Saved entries
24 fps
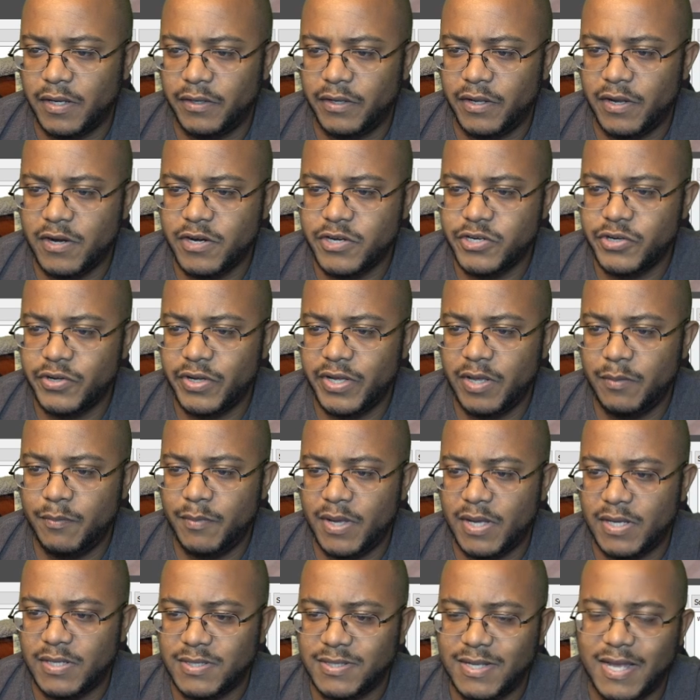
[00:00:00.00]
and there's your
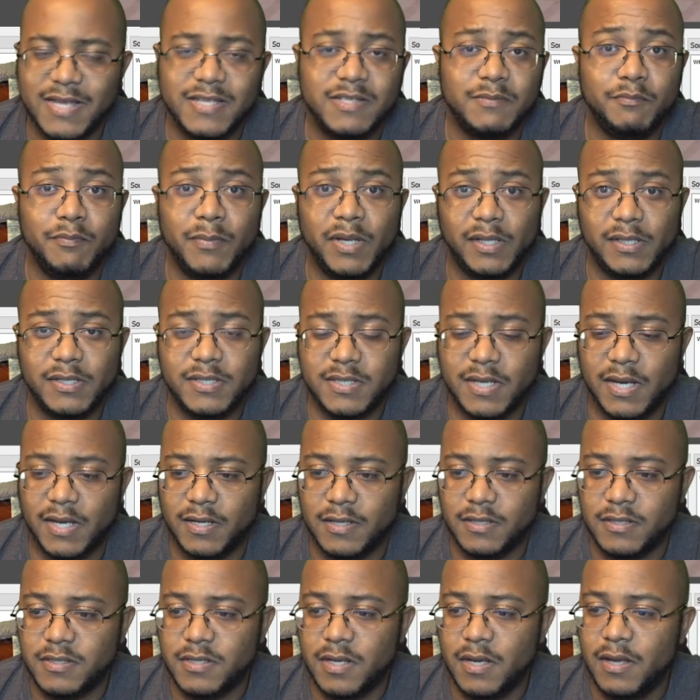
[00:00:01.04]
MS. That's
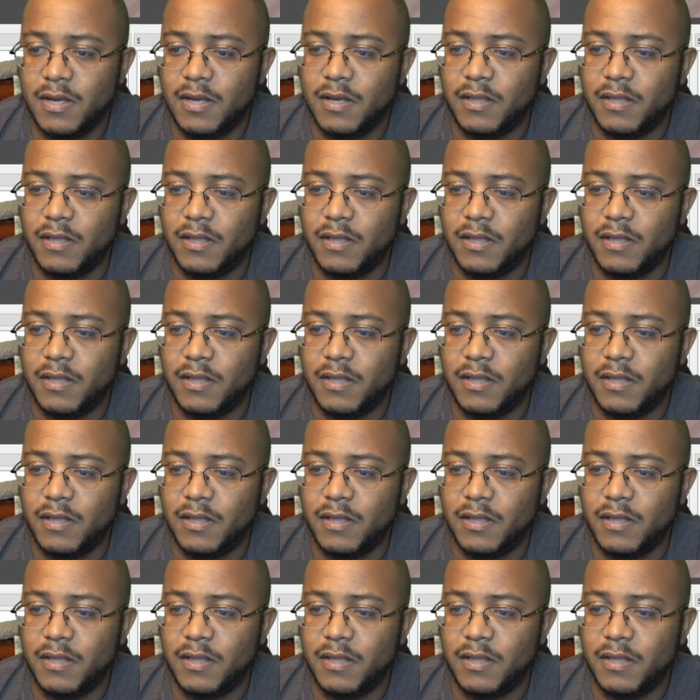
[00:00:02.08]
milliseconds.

* * *

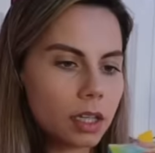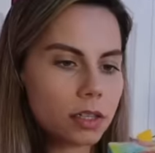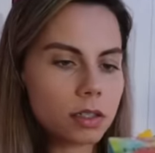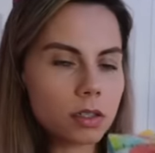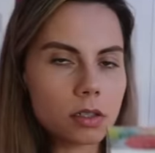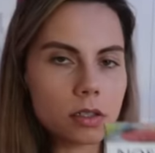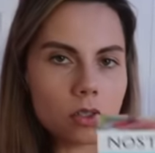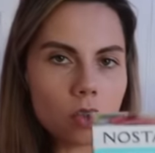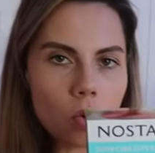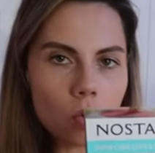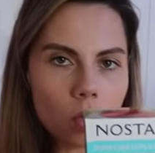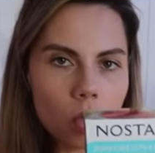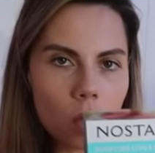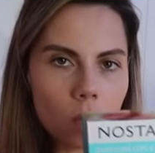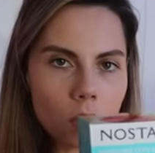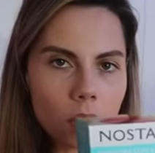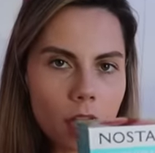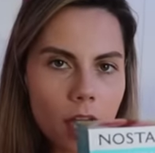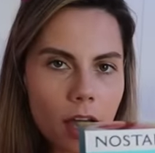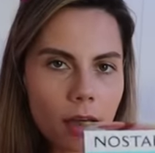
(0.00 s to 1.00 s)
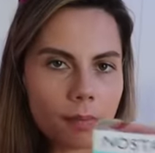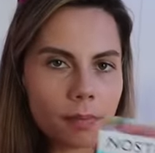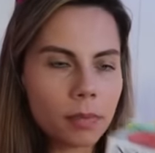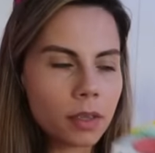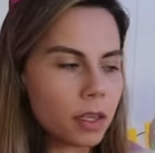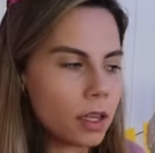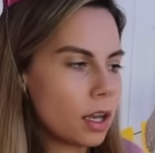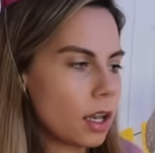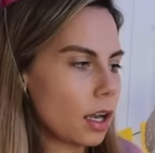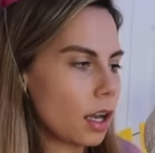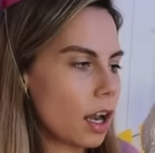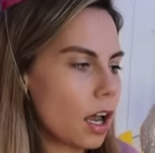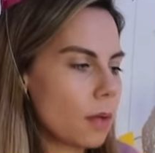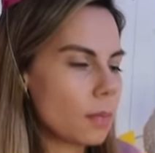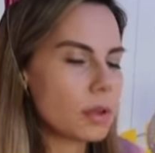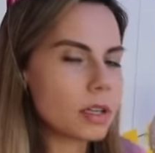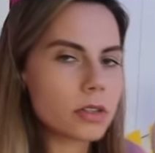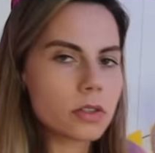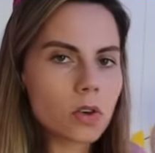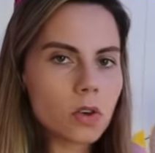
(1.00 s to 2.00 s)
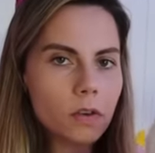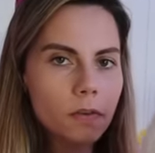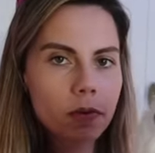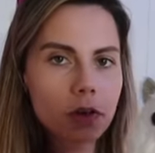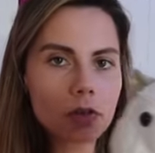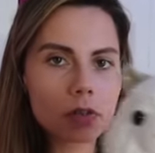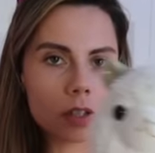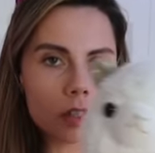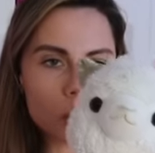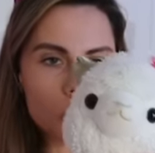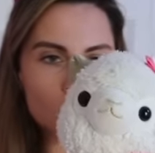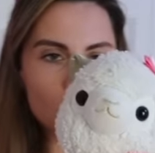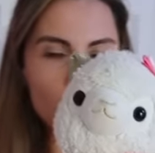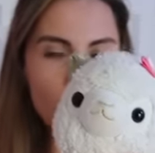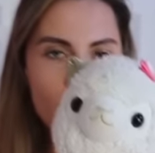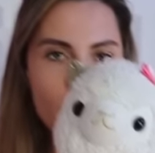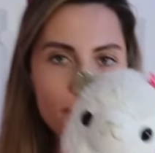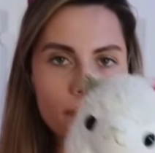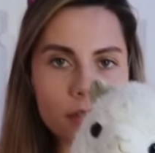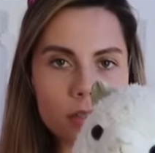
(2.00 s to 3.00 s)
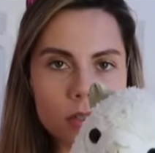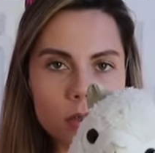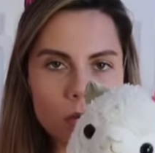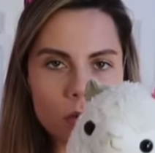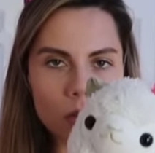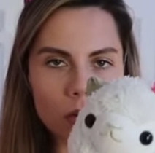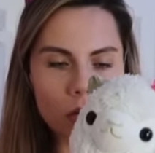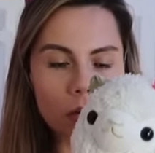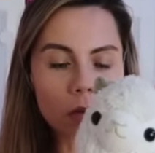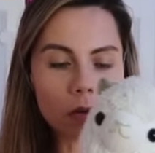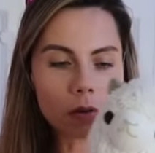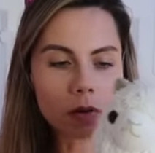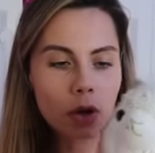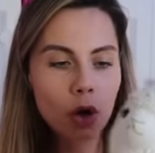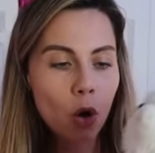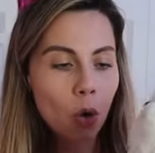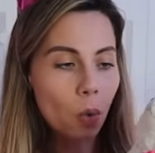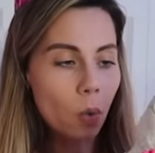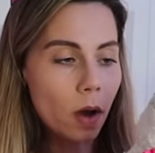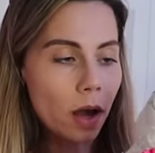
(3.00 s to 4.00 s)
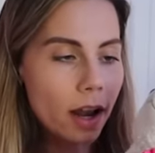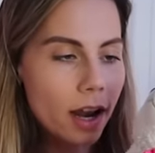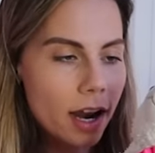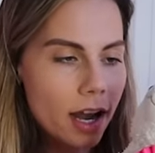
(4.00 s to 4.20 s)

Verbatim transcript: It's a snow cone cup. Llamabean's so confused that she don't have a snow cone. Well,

**What to produce**. Out of the records above, return only the lines from the one with "(0.00 s to 1.00 s)" through the one with "Verbatim transcript: It's", exactly, and none of the pictures.

**Task result**.
(0.00 s to 1.00 s)
(1.00 s to 2.00 s)
(2.00 s to 3.00 s)
(3.00 s to 4.00 s)
(4.00 s to 4.20 s)

Verbatim transcript: It's a snow cone cup. Llamabean's so confused that she don't have a snow cone. Well,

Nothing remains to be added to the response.